The Centennial of the War revived interest in local events and a committee was formed to revitalize the appearance of the old burial ground. A pipe and chair fence was erected, two flag poles put up, and a monument secured which, again, stated the burials were "unknown" Confederates who had died in hospitals at Tullahoma. Also, blocks of marble were acquired and were placed on the ground in a regular pattern, one for each of the men thought to be buried there. This arrangement would cause some confusion since later visitors readily assumed these marked individual graves.
This brief flurry of interest did not outlast the Centennial commemoration and the cemetery again came under the care of the city. But, in 1992, Raymond W. Watkins of Falls Church, Virginia, found a list in the National Archives giving a roster of most of the dead buried at Tullahoma. Suddenly the "unknown" Confederates had names! An application was made to the U.S. Office of Memorial Programs for an additional monument listing the names of the soldiers. Pursuing this goal would take three years.

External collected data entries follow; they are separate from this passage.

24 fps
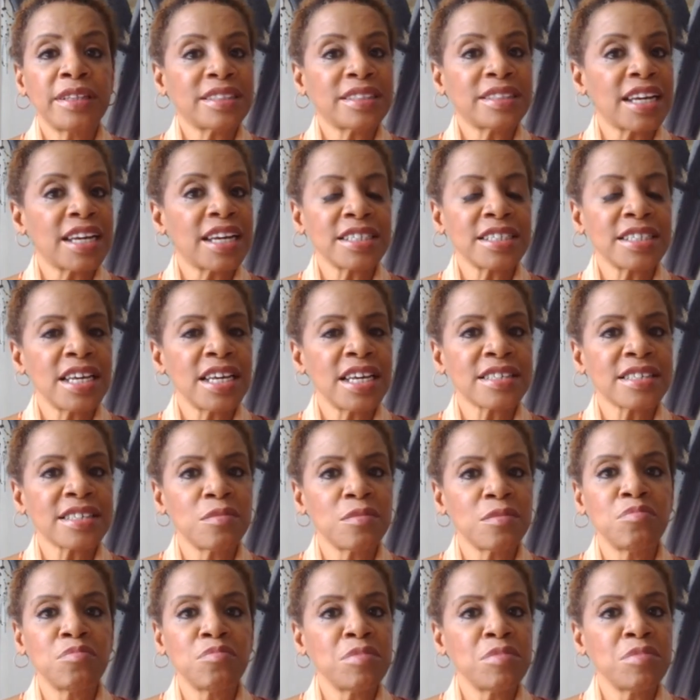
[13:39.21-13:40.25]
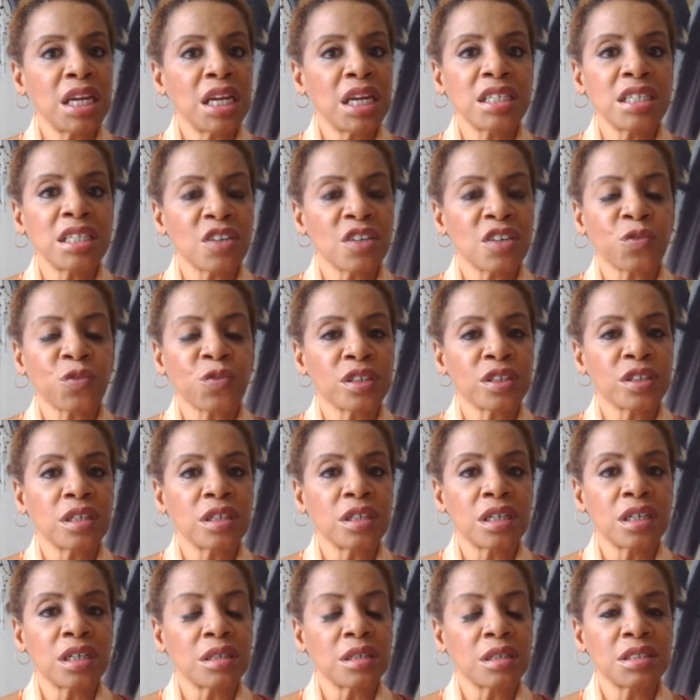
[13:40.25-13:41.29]
that that takes many
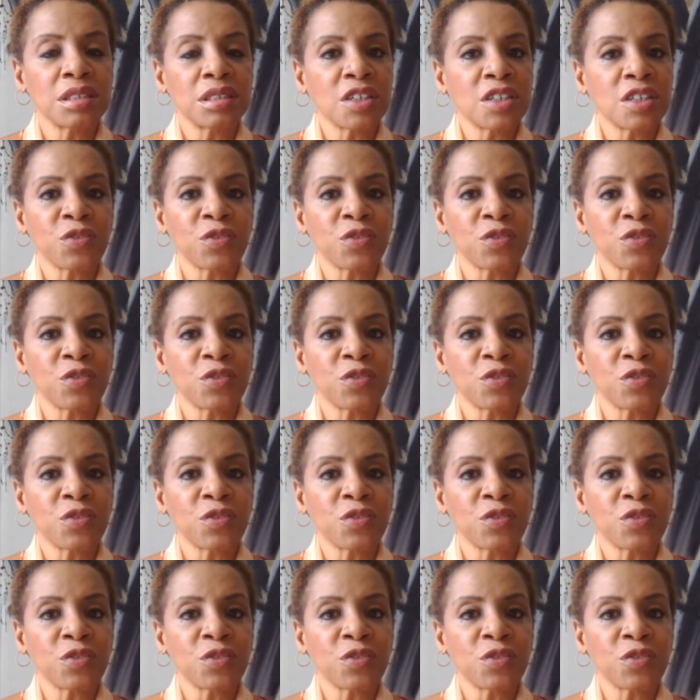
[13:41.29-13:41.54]
different uh,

Nineteen Ninety-Five was the Bicentennial of Tennessee's statehood. From the first, the state planners urged local communities to celebrate local history as a part of the wider celebration. A local committee was established at Tullahoma and a number of events were planned as part of the Bicentennial celebration. One of these events was to be a re-enactment of some events from the Tullahoma Campaign and a dedication of the new monument in the Confederate Cemetery.

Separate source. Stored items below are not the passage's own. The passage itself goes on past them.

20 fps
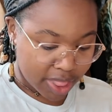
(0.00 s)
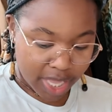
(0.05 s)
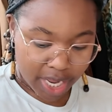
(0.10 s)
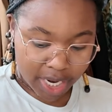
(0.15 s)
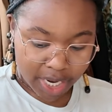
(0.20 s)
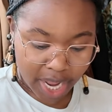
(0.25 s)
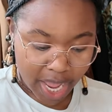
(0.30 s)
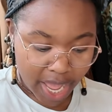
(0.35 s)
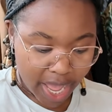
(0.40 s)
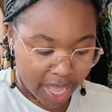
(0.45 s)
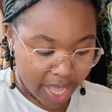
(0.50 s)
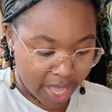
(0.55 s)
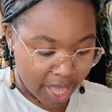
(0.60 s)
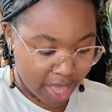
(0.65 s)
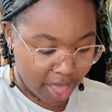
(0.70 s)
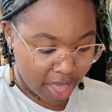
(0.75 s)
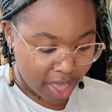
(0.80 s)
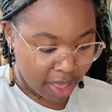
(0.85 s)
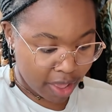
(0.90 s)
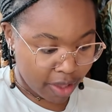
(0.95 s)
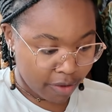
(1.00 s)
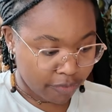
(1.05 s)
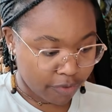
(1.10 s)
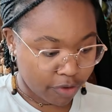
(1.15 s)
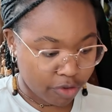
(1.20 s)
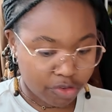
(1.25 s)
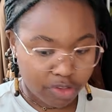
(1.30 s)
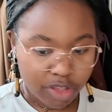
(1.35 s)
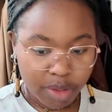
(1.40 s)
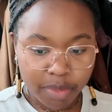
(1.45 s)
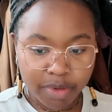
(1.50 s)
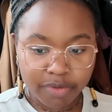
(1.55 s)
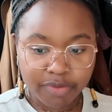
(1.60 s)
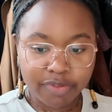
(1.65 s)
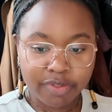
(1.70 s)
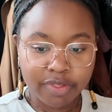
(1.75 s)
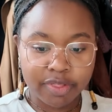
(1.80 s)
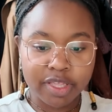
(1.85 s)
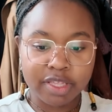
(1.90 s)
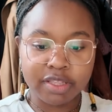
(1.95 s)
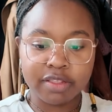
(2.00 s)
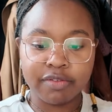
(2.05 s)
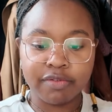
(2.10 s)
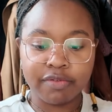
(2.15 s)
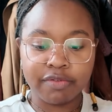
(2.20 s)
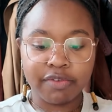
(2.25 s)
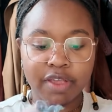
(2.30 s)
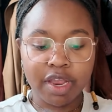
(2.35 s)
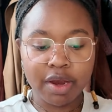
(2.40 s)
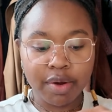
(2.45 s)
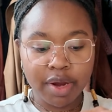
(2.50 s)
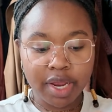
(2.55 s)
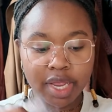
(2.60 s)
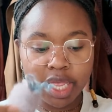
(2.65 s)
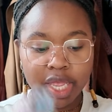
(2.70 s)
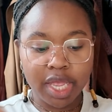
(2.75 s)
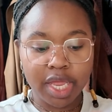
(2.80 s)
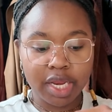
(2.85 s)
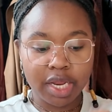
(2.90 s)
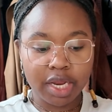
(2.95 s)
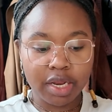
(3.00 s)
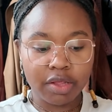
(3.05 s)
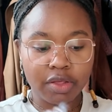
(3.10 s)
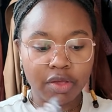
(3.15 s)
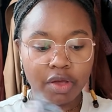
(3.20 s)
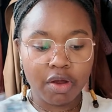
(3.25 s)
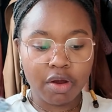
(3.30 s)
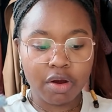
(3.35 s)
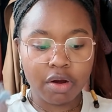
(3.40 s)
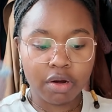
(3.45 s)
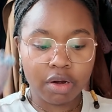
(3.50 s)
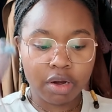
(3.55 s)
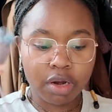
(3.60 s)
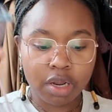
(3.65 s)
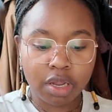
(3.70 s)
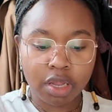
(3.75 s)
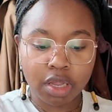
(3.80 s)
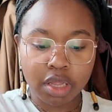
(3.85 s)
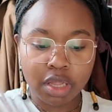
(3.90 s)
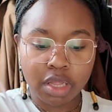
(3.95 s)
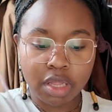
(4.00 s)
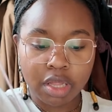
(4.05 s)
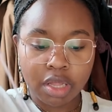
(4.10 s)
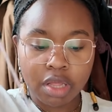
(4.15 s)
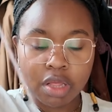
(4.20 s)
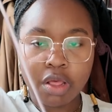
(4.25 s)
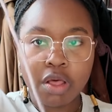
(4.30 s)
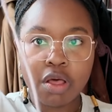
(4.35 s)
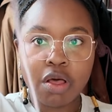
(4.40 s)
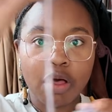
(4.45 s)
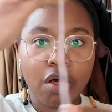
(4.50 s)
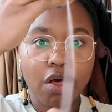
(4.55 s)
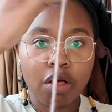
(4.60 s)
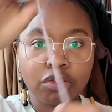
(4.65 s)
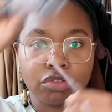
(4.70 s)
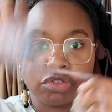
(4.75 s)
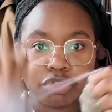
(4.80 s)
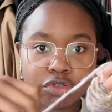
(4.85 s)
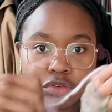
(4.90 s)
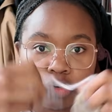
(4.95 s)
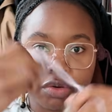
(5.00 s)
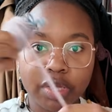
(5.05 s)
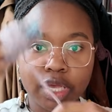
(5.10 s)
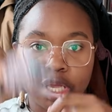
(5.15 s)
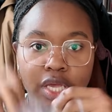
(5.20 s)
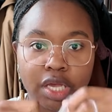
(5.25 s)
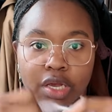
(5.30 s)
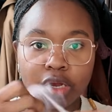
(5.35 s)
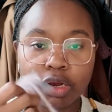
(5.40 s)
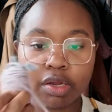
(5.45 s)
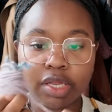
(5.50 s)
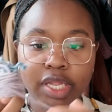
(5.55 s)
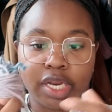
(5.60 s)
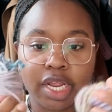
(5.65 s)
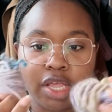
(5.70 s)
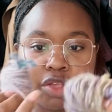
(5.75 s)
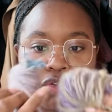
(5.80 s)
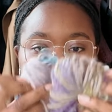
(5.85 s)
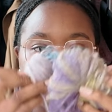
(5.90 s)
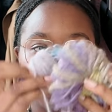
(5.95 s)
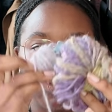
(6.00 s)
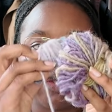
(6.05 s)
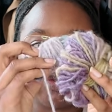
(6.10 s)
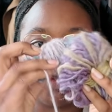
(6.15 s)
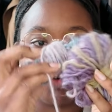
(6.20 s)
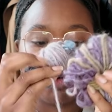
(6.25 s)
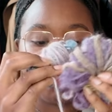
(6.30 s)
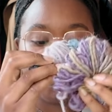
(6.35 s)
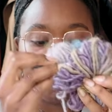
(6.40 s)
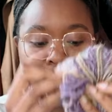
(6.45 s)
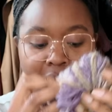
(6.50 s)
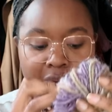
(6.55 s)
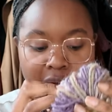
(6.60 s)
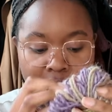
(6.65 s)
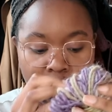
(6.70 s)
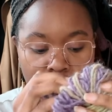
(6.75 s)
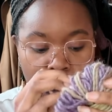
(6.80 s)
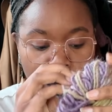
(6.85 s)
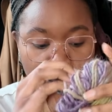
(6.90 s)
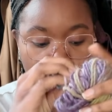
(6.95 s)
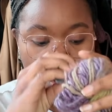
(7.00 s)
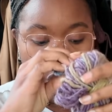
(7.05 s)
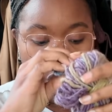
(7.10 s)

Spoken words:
Then I have some of this variegated yarn also here that I used for my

As the week-end long celebration got underway some questions were raised about the propriety of the city maintaining the cemetery, especially there were questions about displaying the Confederate flag over the graves. It was agreed that flags were proper during the ceremony but not afterwards.

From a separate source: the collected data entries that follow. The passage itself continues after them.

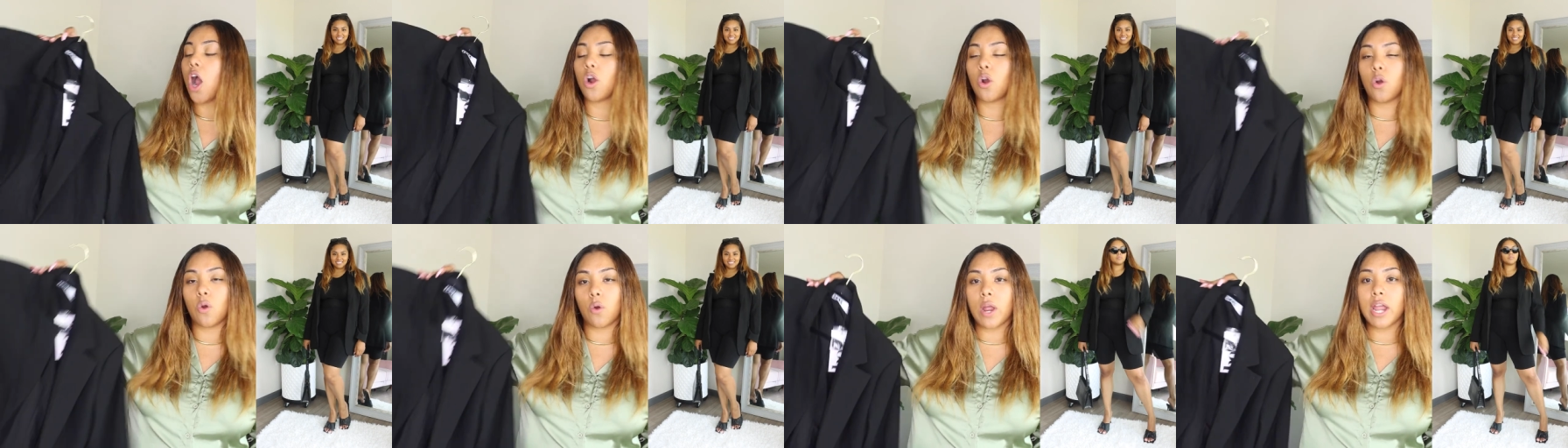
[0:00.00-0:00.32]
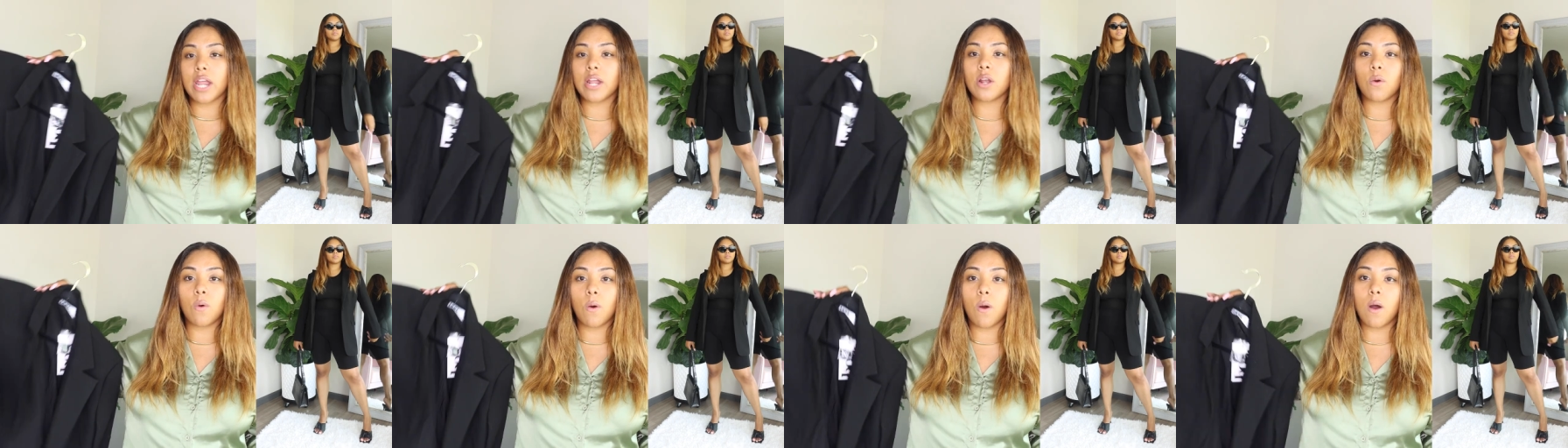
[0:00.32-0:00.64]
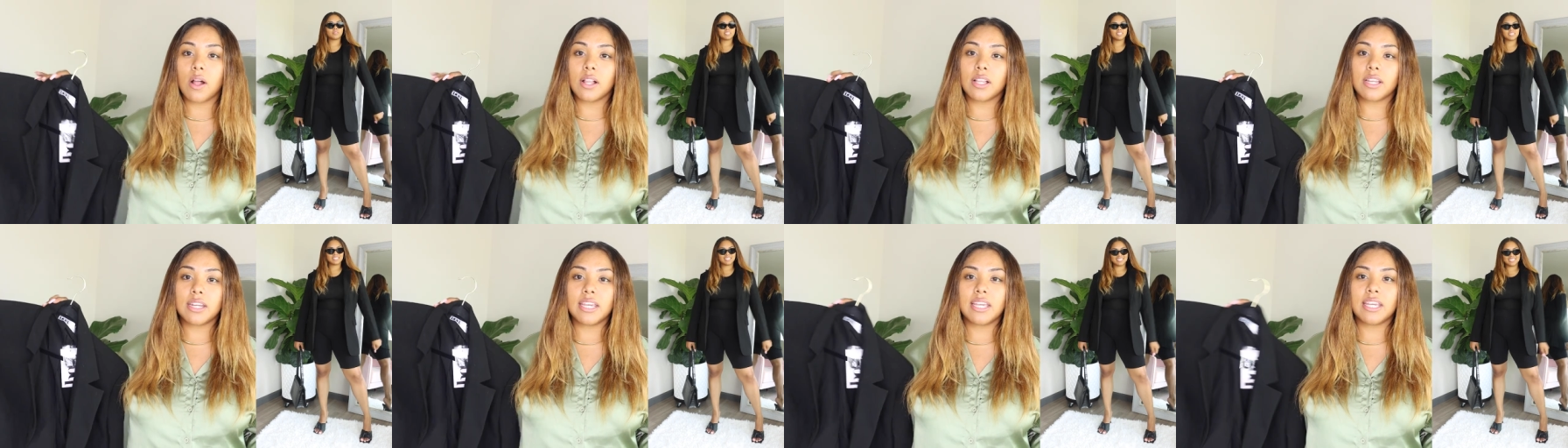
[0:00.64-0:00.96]
great
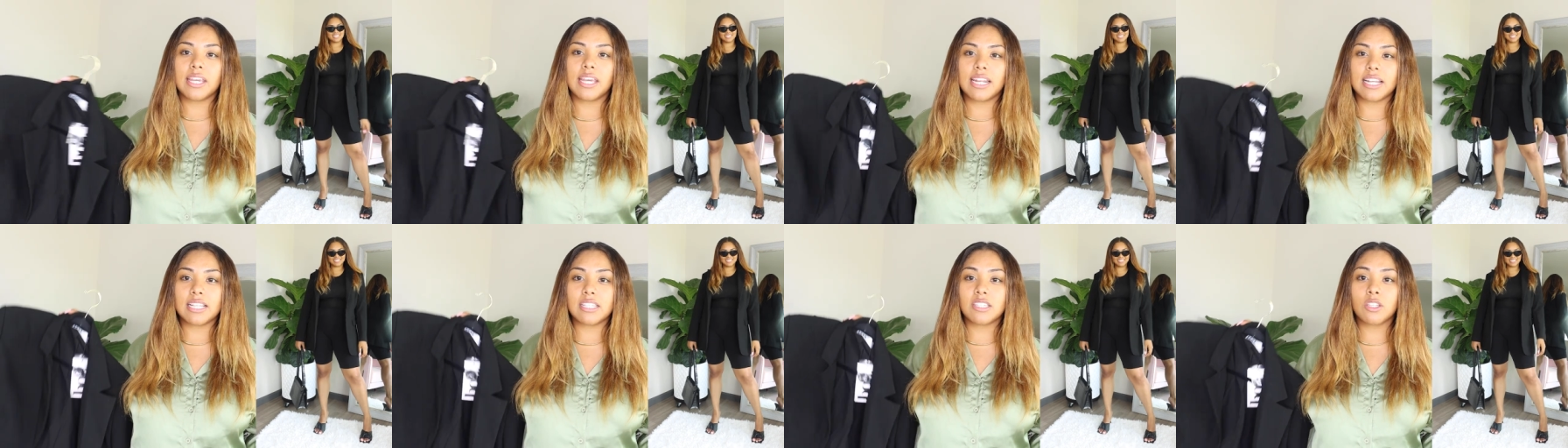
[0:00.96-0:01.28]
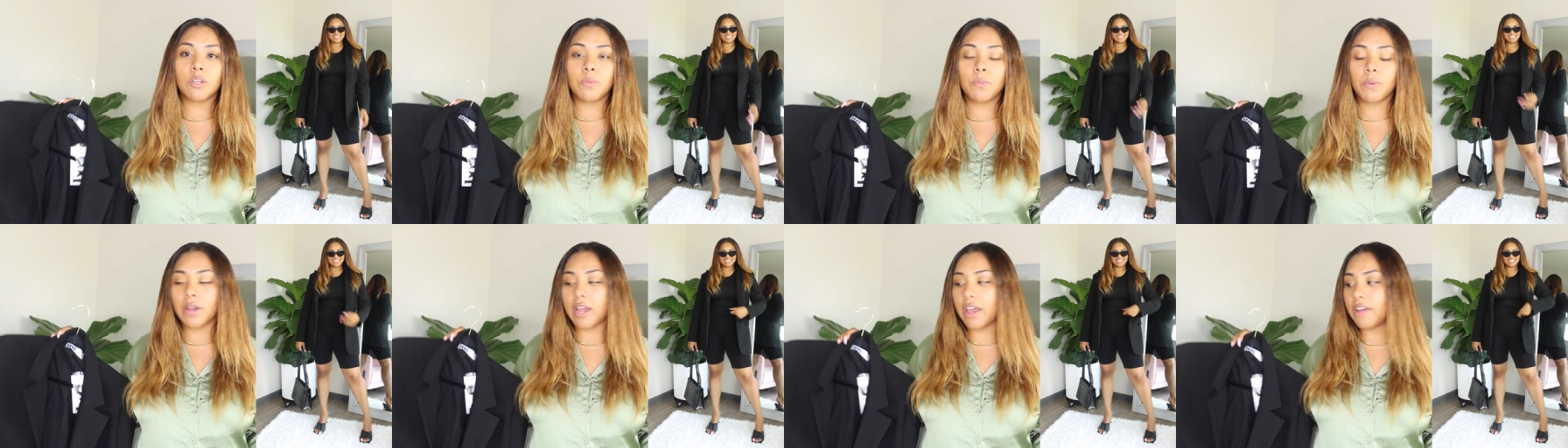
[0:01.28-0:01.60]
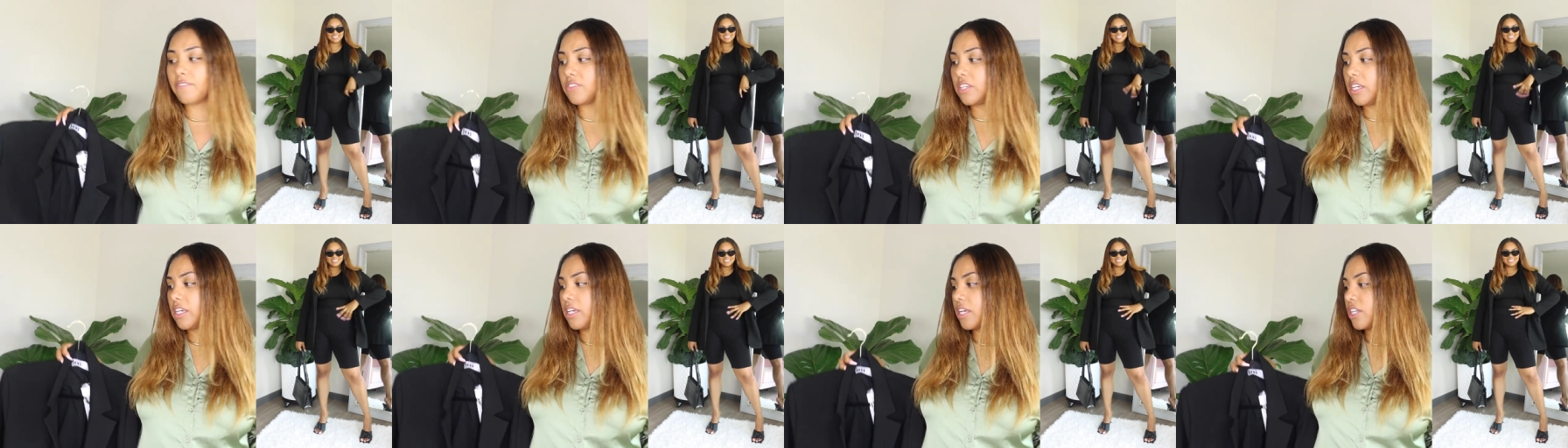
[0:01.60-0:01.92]
quality and it's super
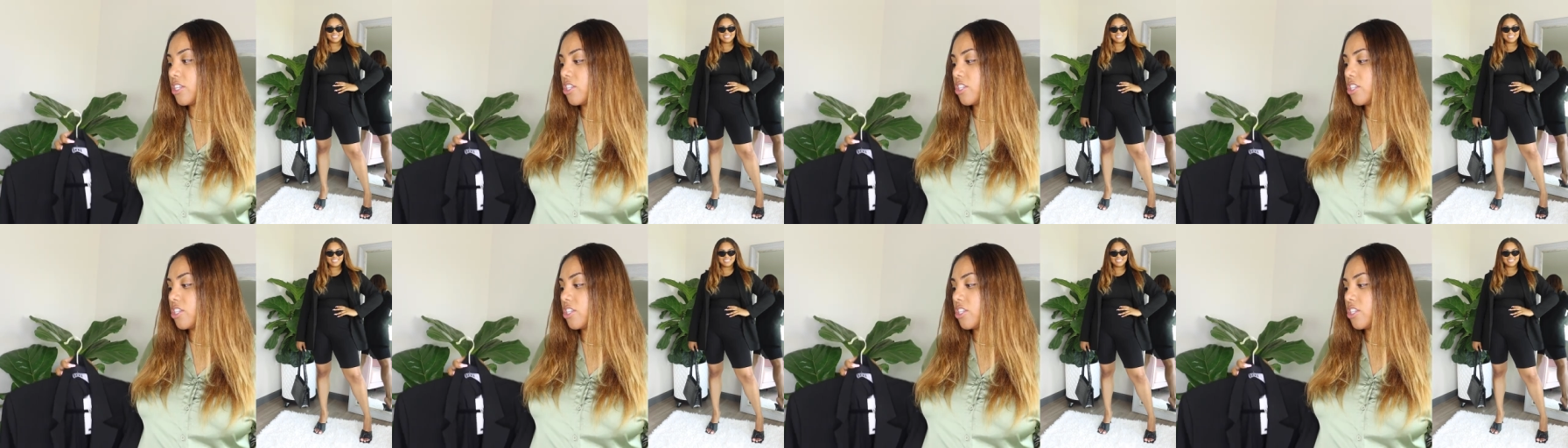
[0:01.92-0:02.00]
hefty,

This decision caused a reawakening of interest in the history of the cemetery and a local attorney began to investigate the matter. It was found that under Tennessee law a perpetual trust does not expire through the death of its trustees; any person or persons willing to carry out the requirements of the trust may assume that role. So, in the Spring of 1996, the Tullahoma Confederate Association held its first meeting in seventy years, appointed Trustees, and assumed responsibly for keeping up the maintenance of the cemetery. One of their first acts was to raise the Confederate National flag, the Battle Flag, and the flags of the Polk and Hardee Army Corps over the graves of the men who had fought under these flags. In the Summer of 1997 the State of Tennessee awarded the Association a grant for maintenance of historic cemeteries and all work of maintaining the cemetery, from mowing the grass to painting the fence and flagpoles, began to be carried out by members of the Tullahoma Confederate Association. The cemetery is one of the stops on the Tullahoma Campaign Driving Tour promoted by the Tennessee's Backroads Heritage Committee.
Although Confederate soldiers were buried in existing cemeteries or on battlefields before Col. Matt Martin set aside his plot as the final resting place for his comrades in arms, the plot at Tullahoma may be the oldest cemetery in the nation created exclusively for the burial of Confederate soldiers. Today, the cemetery on Maplewood Avenue is a lovely, well maintained, and peaceful spot.